It’s been a slow burner but Jürgen Klopp has managed to change an entire fanbase from doubters into believers, just as he said he would on his first day in charge of Liverpool.
Not only that, though, the charismatic German also convinced the players to buy into this, eventually turning them into mentality monsters.
Speaking after he was officially unveiled as the man to succeed Brendan Rodgers, Klopp implied belief in that Liverpool team was lacking: “At this moment all the LFC family is a little bit too nervous, a little bit too pessimistic, a little bit too much in doubt,” he said.
“They all celebrate the game and there is a fantastic atmosphere in the stadium, but they don’t believe at the moment. They only see five years ago, ten years ago, twenty years ago. History is great but only to remember. Now we have the possibility to write a new story if we want. But we have to clear a few things and maybe we can do this and be as successful as we can be.”
During his first campaign in charge, the players and fans had moments of shared belief – the memorable turnaround at Anfield against Borussia Dortmund perhaps the standout. But, eventually, they’d be brought back down to earth with a bump.

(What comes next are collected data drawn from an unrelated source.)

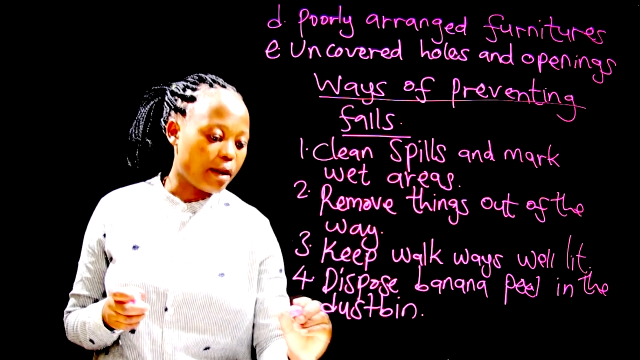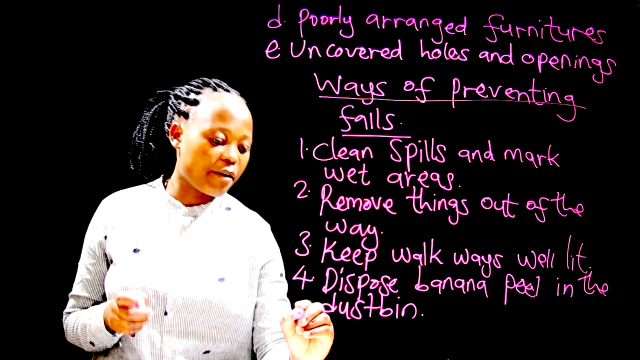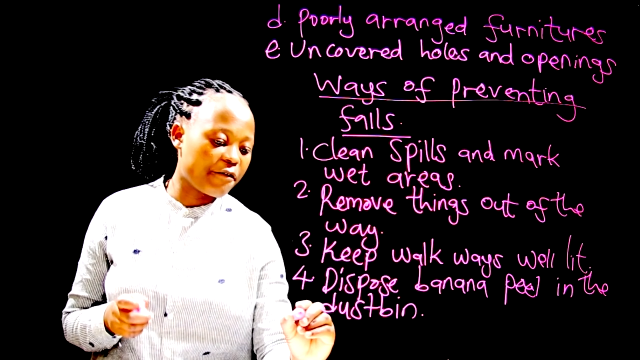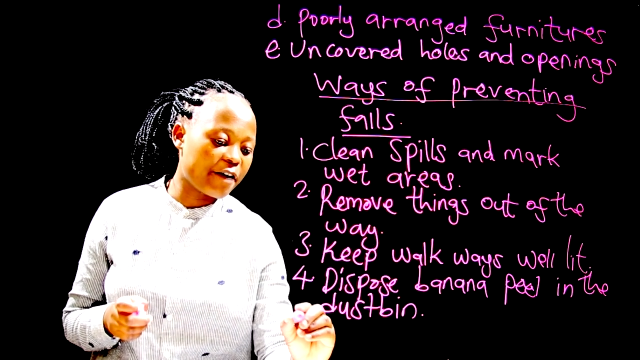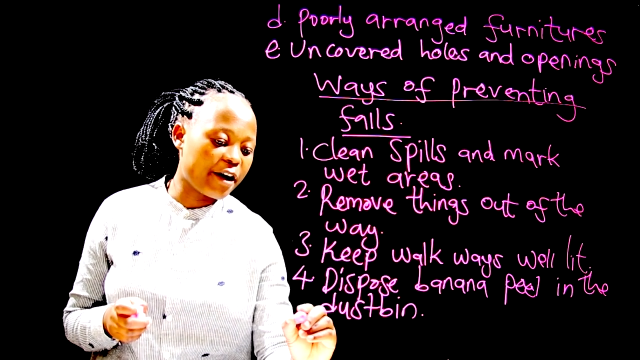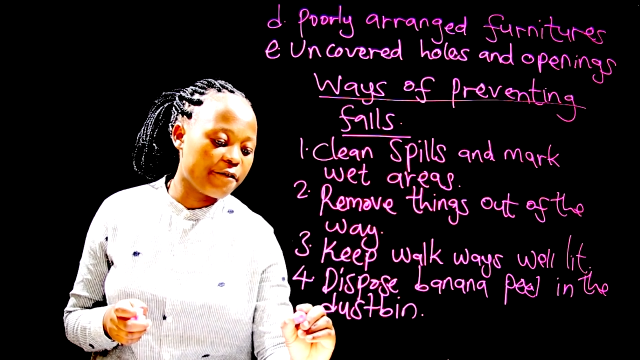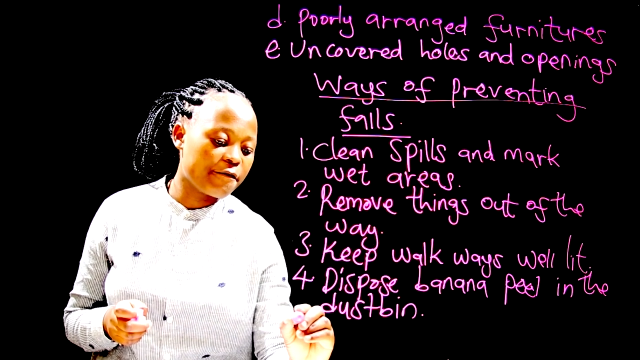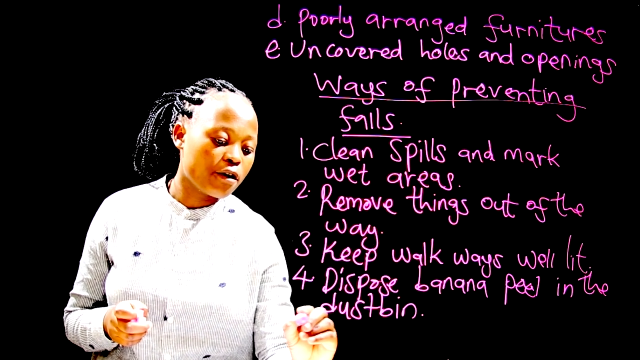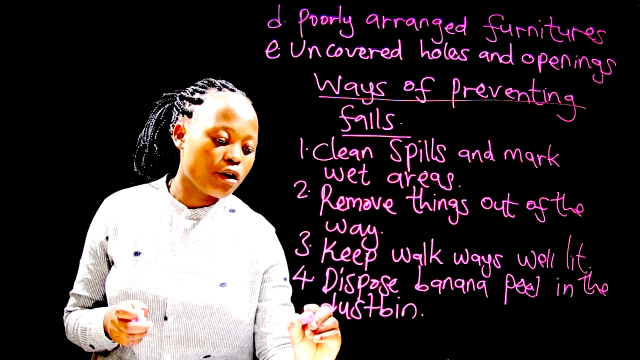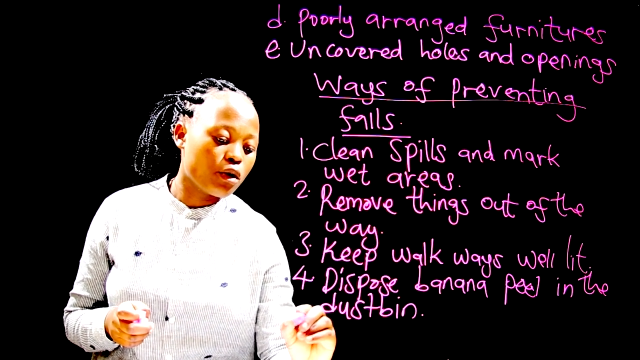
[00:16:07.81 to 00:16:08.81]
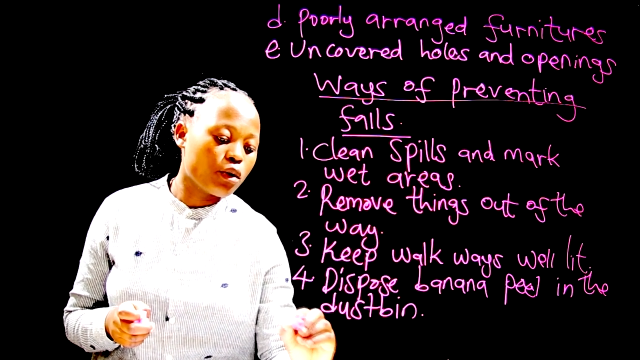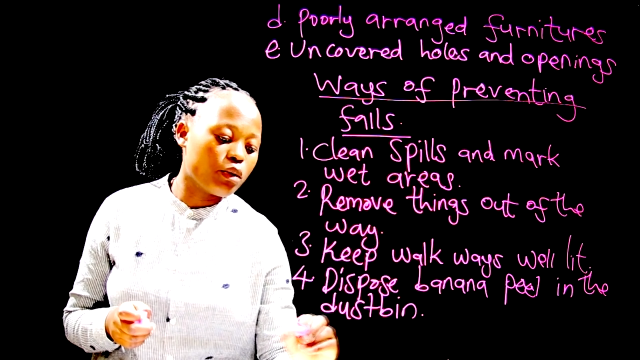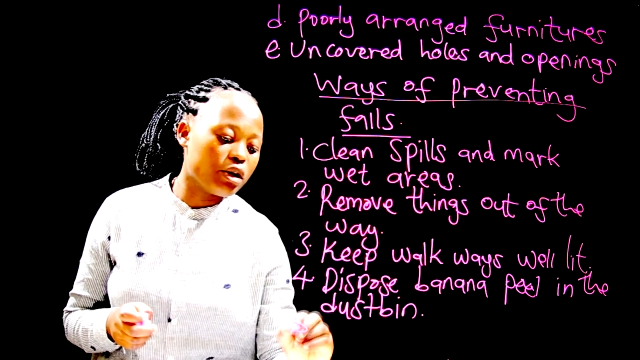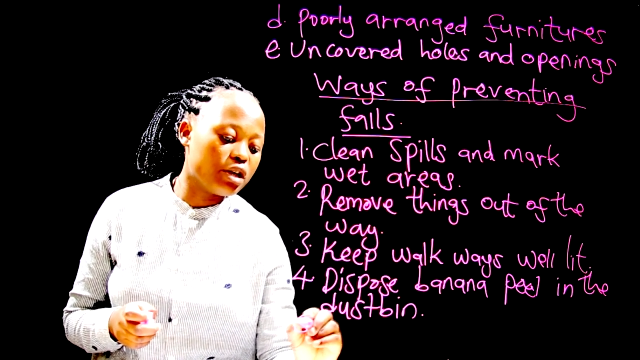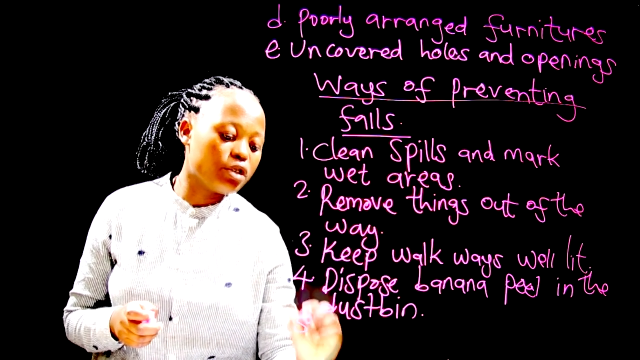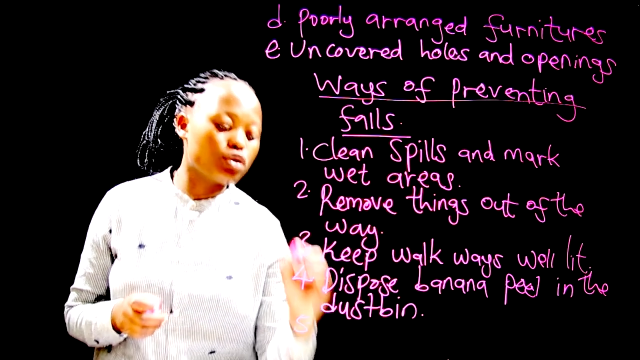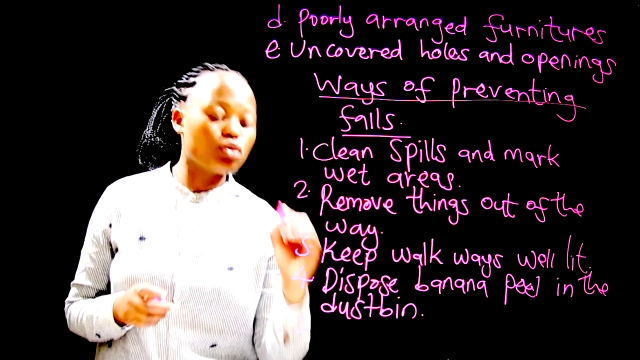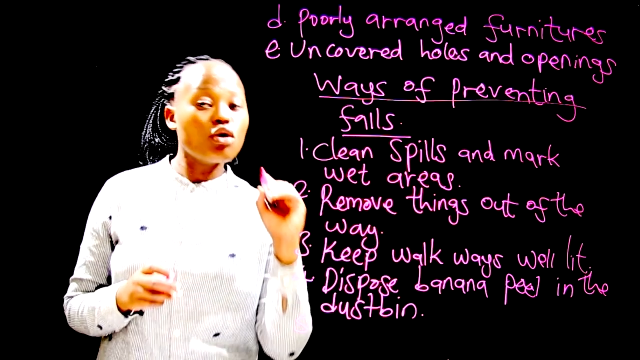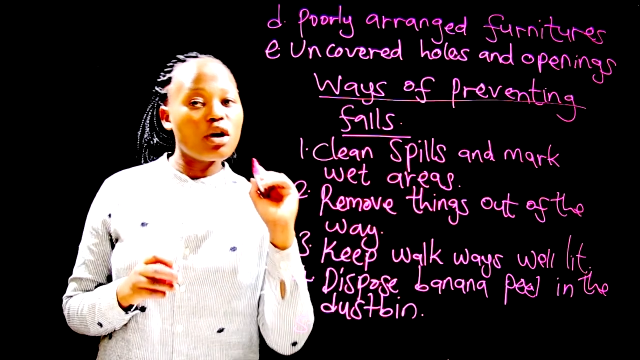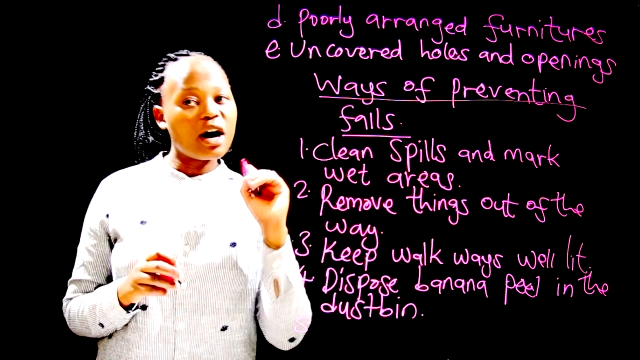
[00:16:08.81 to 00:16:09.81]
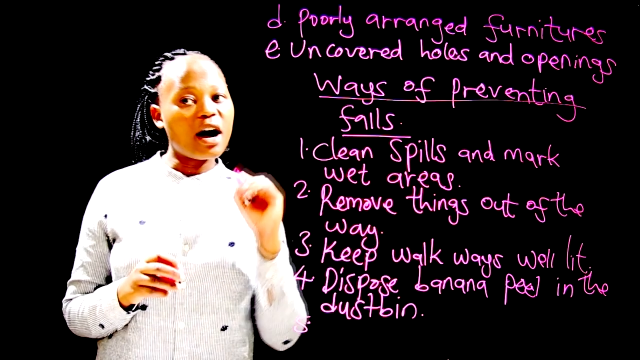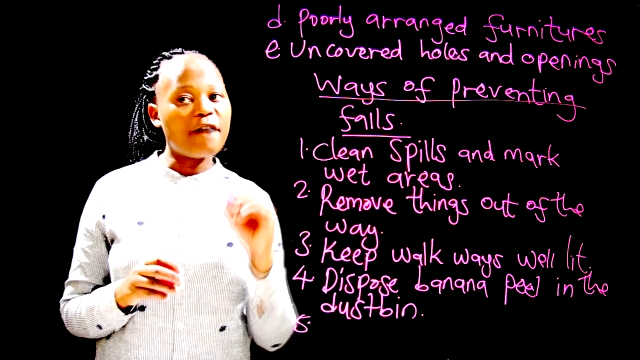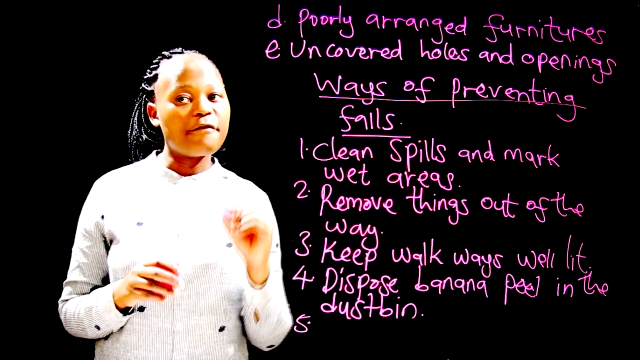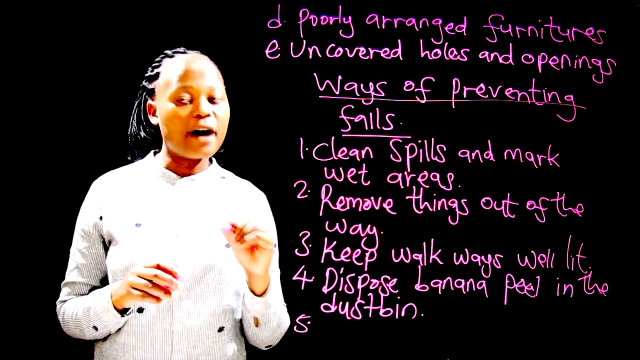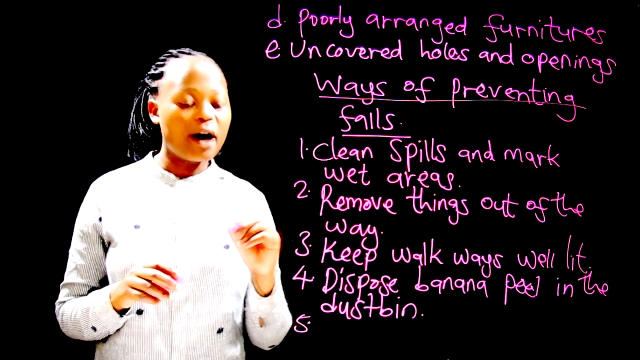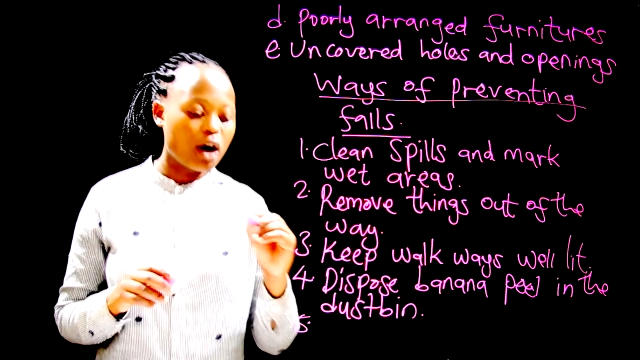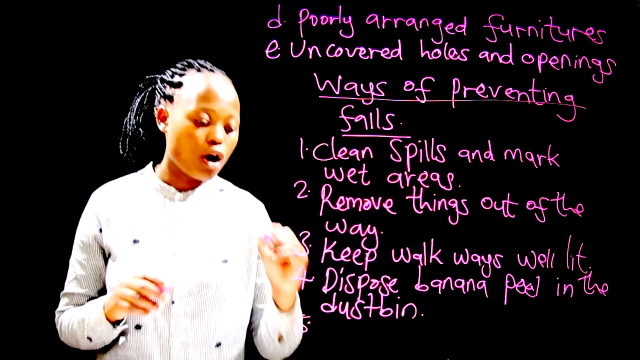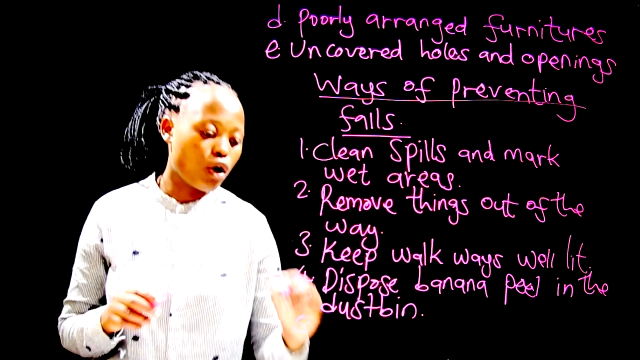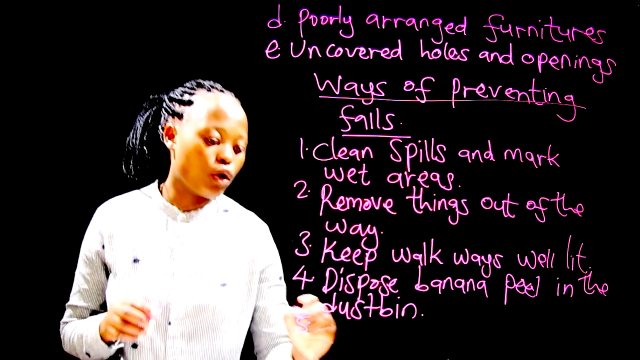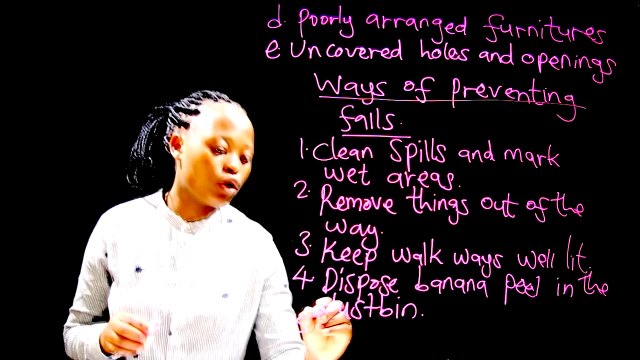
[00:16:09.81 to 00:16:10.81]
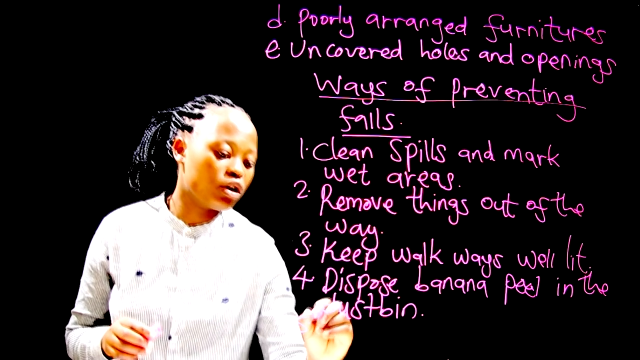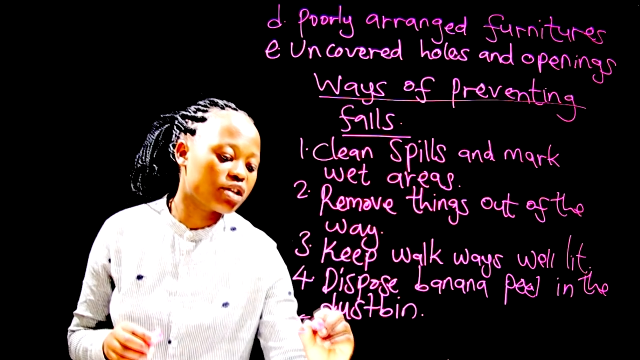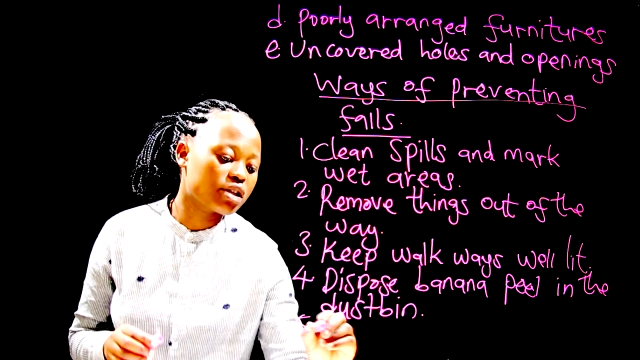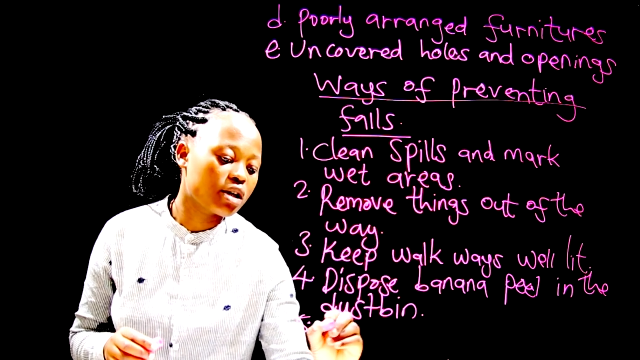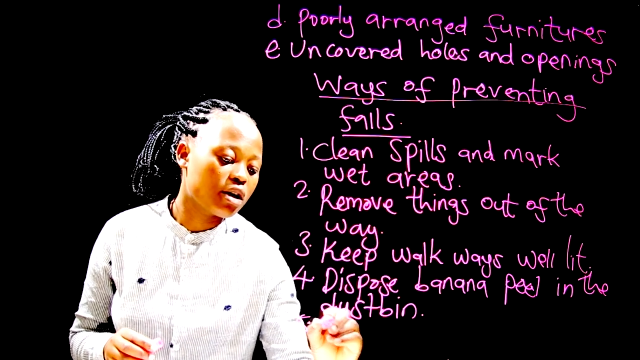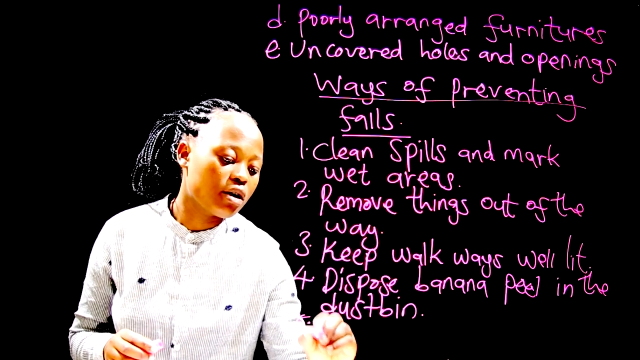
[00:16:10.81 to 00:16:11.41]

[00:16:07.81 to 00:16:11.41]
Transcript: Number 5, we need to cover holes.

Fans would get nervy and this atmosphere would translate onto the pitch. Leads were lost and points were dropped. It was a vicious circle, one that was near impossible to break. The doubt would linger until the Reds did something to prove the odd moment was the start of something, and not just a one-off.
The second season of Klopp’s reign showed more signs of progress but there was still a brittleness to the squad and to the fan’s confidence. Liverpool went on an 11-match unbeaten streak between August and November only to lose it when Bournemouth came from 3-1 down to snatch a 4-3 victory.
The Reds won four of the next seven but in the three games they failed to pick up all three points in, they surrendered leads in. After draws to Manchester United and Sunderland, Liverpool lost to Swansea City at Anfield. Hull City humbled them following a draw with Chelsea and Leicester City romped to a 3-1 win a fortnight after Klopp’s men managed to defeat top-four rivals Spurs.
For a two-month spell, performances were very Jekyll and Hyde. However, eight wins from the final 12 games of the season ensured they pipped Arsenal to fourth spot by a single point. It was by no means pretty, with the Reds eking out single goal wins over Stoke City, West Brom and Watford. But they did enough to keep destiny in their own hands. A sign of change.
The 2017/18 campaign kicked off with Liverpool looking like their early 2016/17 self. The Reds were scoring goals but also happened to be conceding them. They lacked resilience and didn’t have the mental fortitude to see out games. Fans fed off this uncertainty and at times it resulted in a very surreal atmosphere.
The Reds saw leads against Watford, Sevilla (twice) and Arsenal evaporate. The tide slowly started to turn after the 4-1 loss to Spurs, however, with Klopp adopting more of a defensive approach at times. Virgil van Dijk’s arrival aided this but the side was still partial to a brainfart.
They allowed Manchester City to recover from being 4-1 down to make a nervy 4-3 finish. Spurs salvaged a point at Anfield despite twice trailing. Roma scored six across two legs in a Champions League semi-final. But these capitulations were few and far between.
Last season was different altogether. Of course, Liverpool lost the odd lead but there weren’t any collapses like in previous campaigns. Their heaviest defeat was at the hands of Barcelona in what could be described as the most even 3-0 loss in history.
The return leg saw Anfield play host to one of the greatest comebacks in football history. Klopp revealed what he said in the build-up to that match: “We have to play without two of the best strikers in the world. The world outside is saying it is not possible. And let’s be honest, it’s probably impossible. But because it’s you? Because it’s you, we have a chance.”
He didn’t eulogise over what happened in Istanbul all those years back. For the first time in a long time, a Liverpool manager had something other than the 2005 Champions League triumph to talk about. This group of players had appeared in a European Cup final. They’d weathered storms. They’d added an edge to their mentality. They no longer lacked that big-game experience. This squad has self-belief and they’re backed by supporters who believe in them.
It’s a perfect storm and one of the many reasons they don’t know when they’re beaten. It’s often overlooked that ahead of the Barca game, Liverpool went to St James’ Park and snatched a late winner in difficult circumstances to keep their title hopes alive. In previous years, that match would’ve ended in a draw. Just as the 4-3 win over Crystal Palace in January would have and the 3-1 win against Southampton in April.
The Reds have won 40 of their last 49 Premier League matches, and they’ve come from behind in their last three to claim seven points in total.
This process started back in 2015. These mentality monsters have been developed over time. Liverpool fans went from fearing the worst to expecting maximum points in every single game.